● **WHAT YOU NEED TO DO**: Could you print exactly the lines from the one that contains "[9:35.50-9:36.57]" to the end of the data, both ends included, and nothing else? Skip the pictures.

Items listed in a dataset:
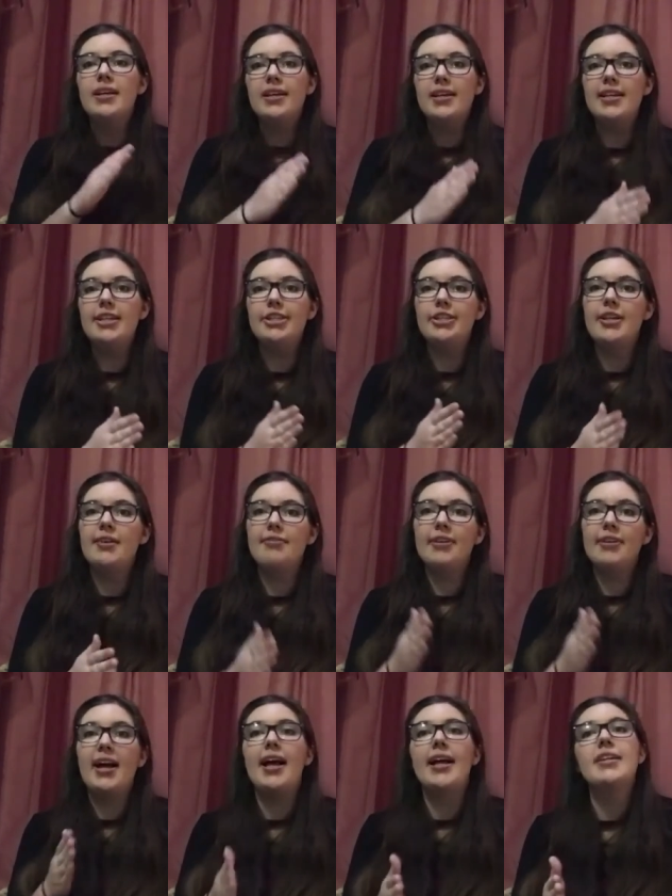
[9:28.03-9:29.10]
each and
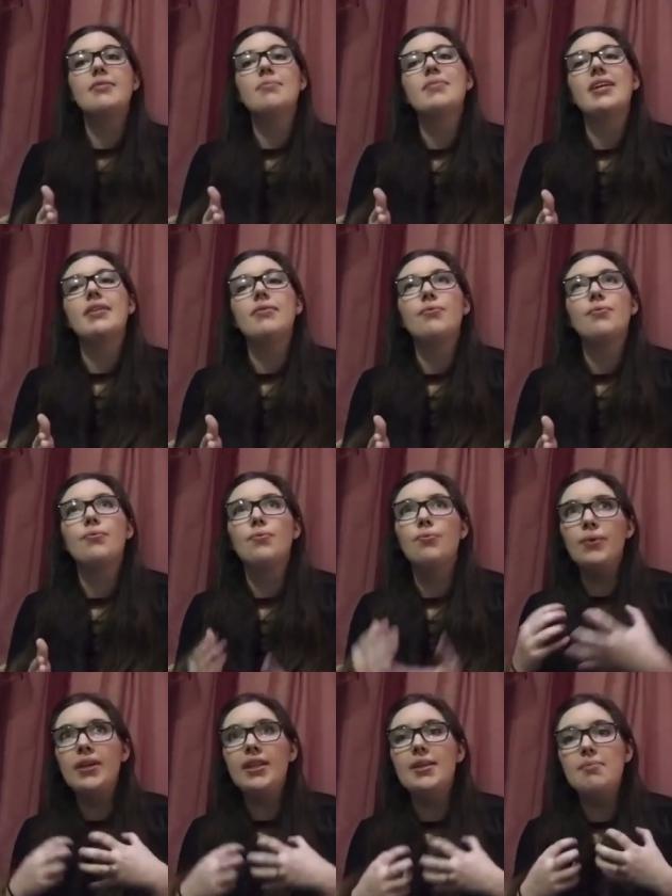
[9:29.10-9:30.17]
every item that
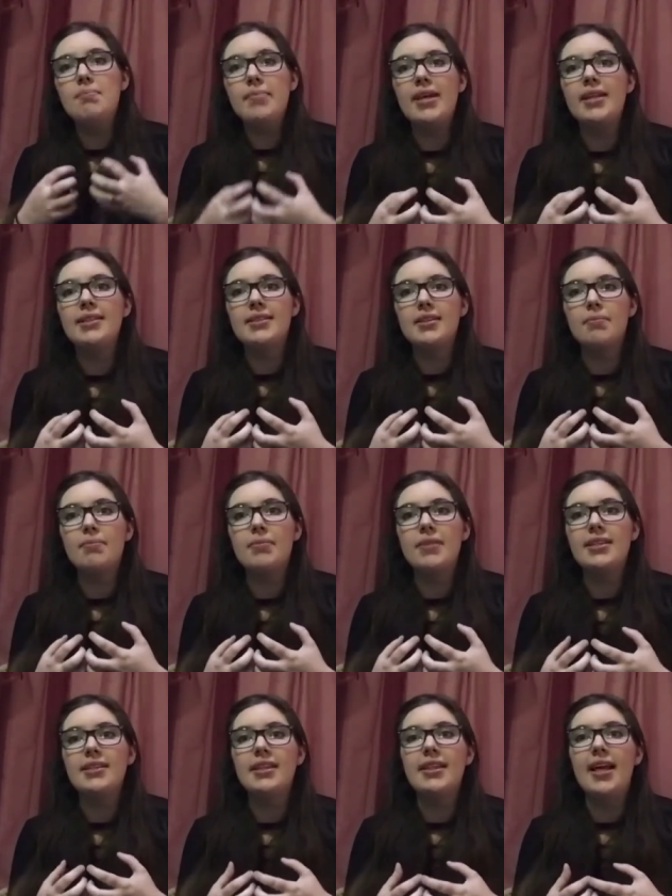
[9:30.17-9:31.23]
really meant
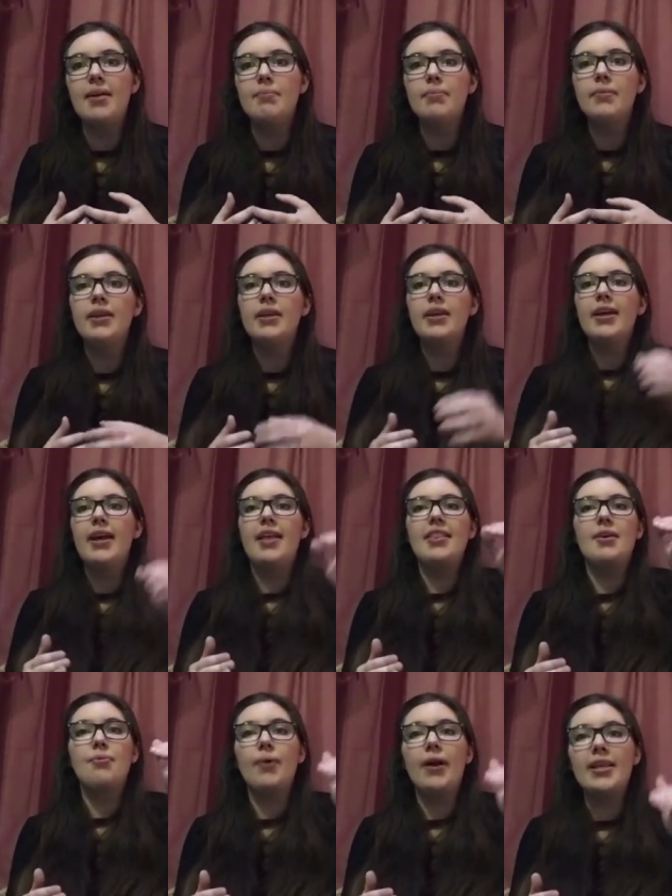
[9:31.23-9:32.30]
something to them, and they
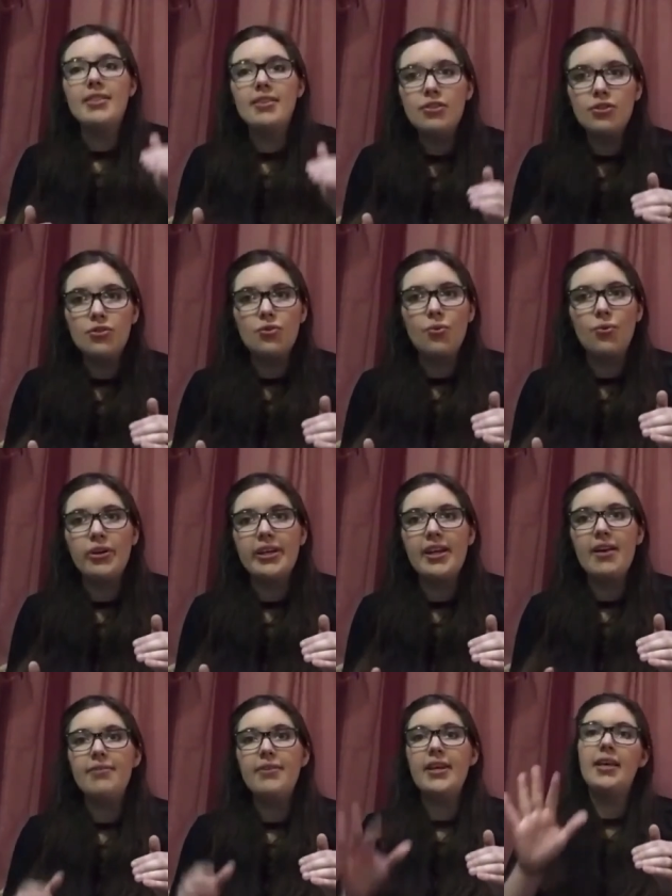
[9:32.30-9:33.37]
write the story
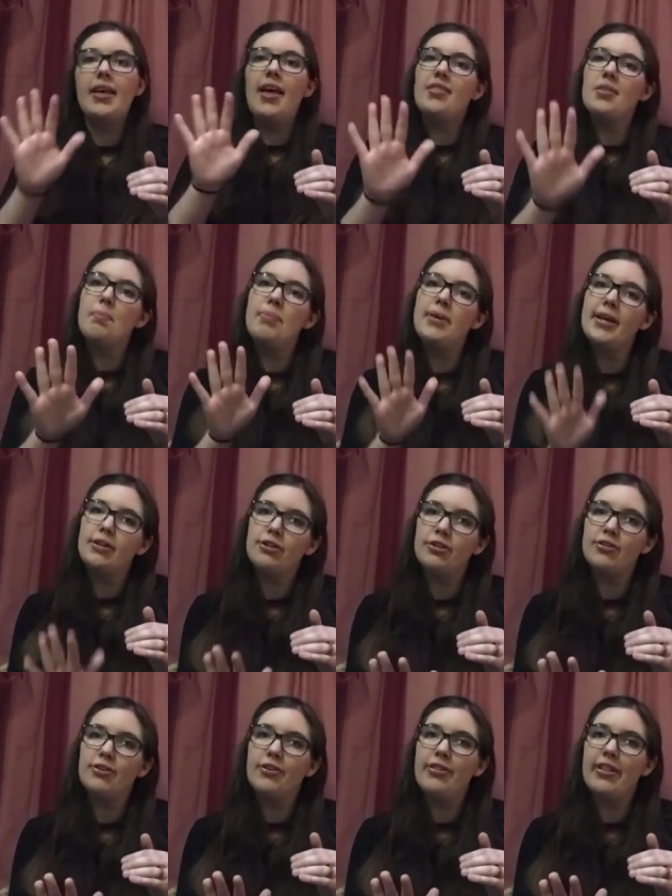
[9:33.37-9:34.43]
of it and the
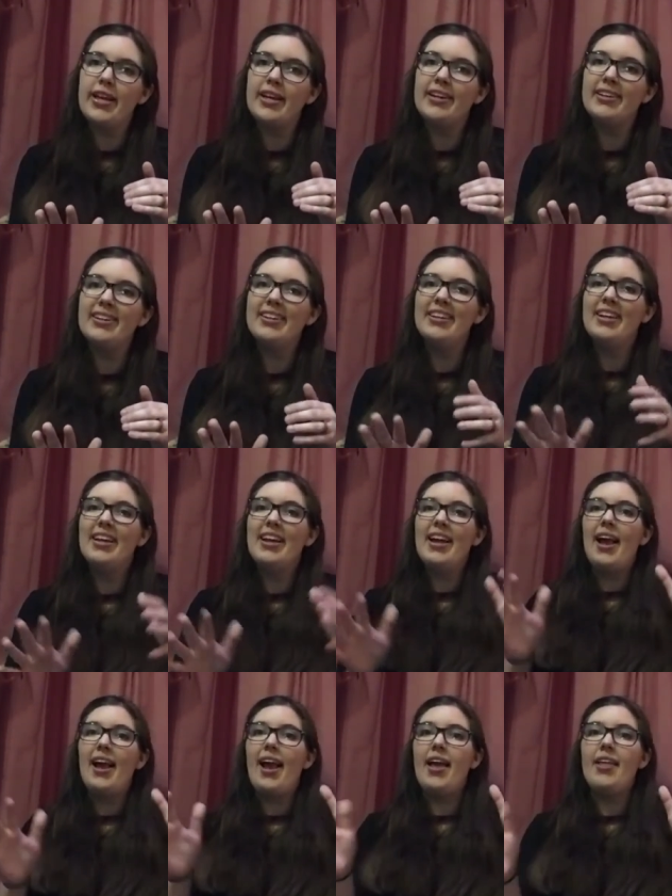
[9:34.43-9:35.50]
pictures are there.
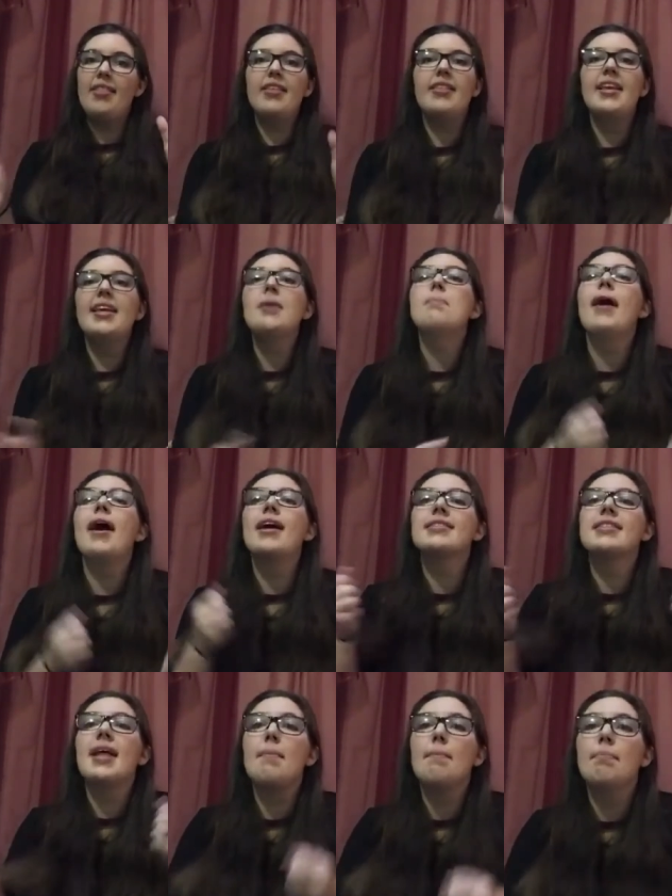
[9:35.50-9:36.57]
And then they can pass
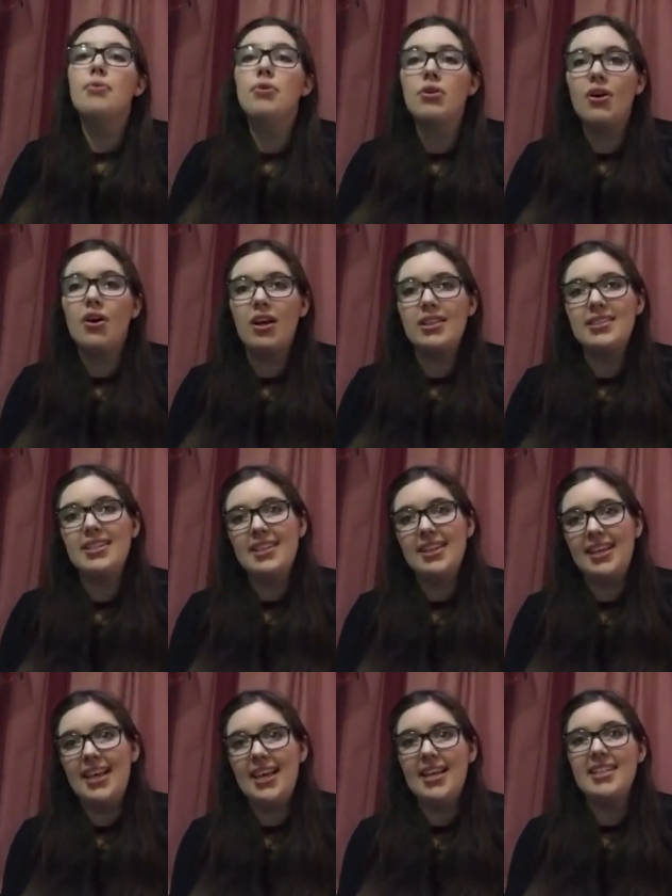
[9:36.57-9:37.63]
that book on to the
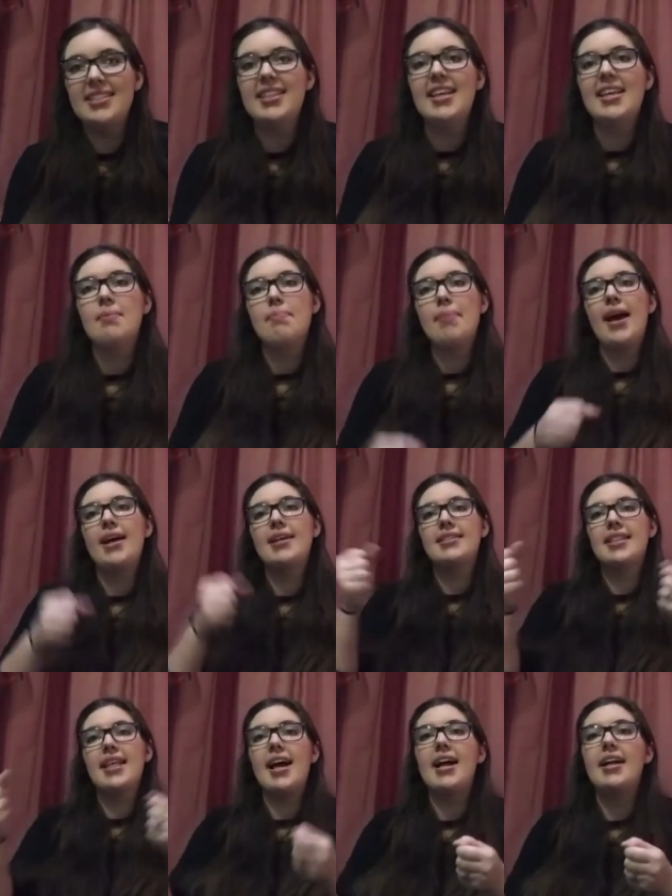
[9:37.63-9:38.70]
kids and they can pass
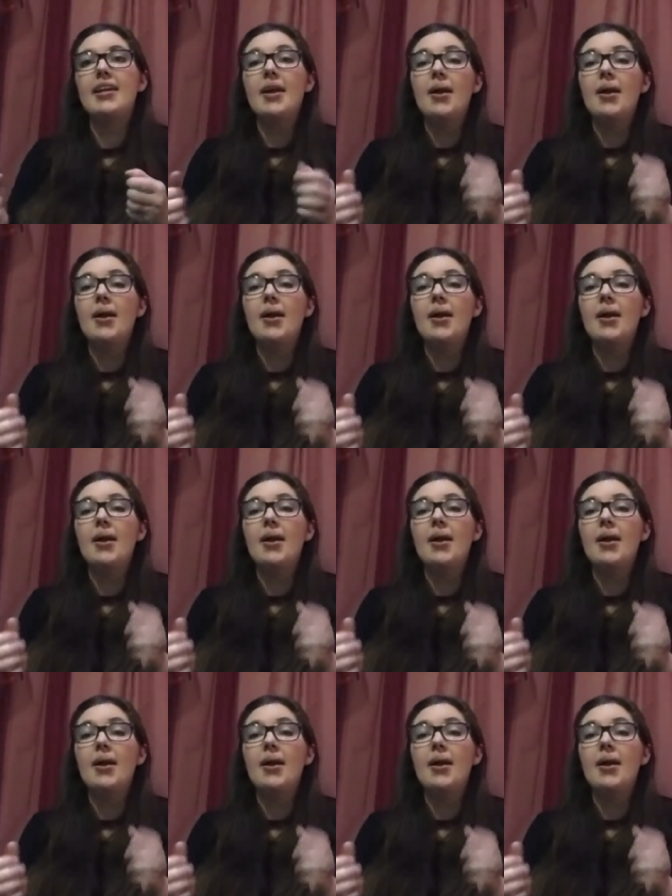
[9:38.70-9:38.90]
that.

● **OUTPUT FOR THIS EXERCISE**:
[9:35.50-9:36.57]
And then they can pass
[9:36.57-9:37.63]
that book on to the
[9:37.63-9:38.70]
kids and they can pass
[9:38.70-9:38.90]
that.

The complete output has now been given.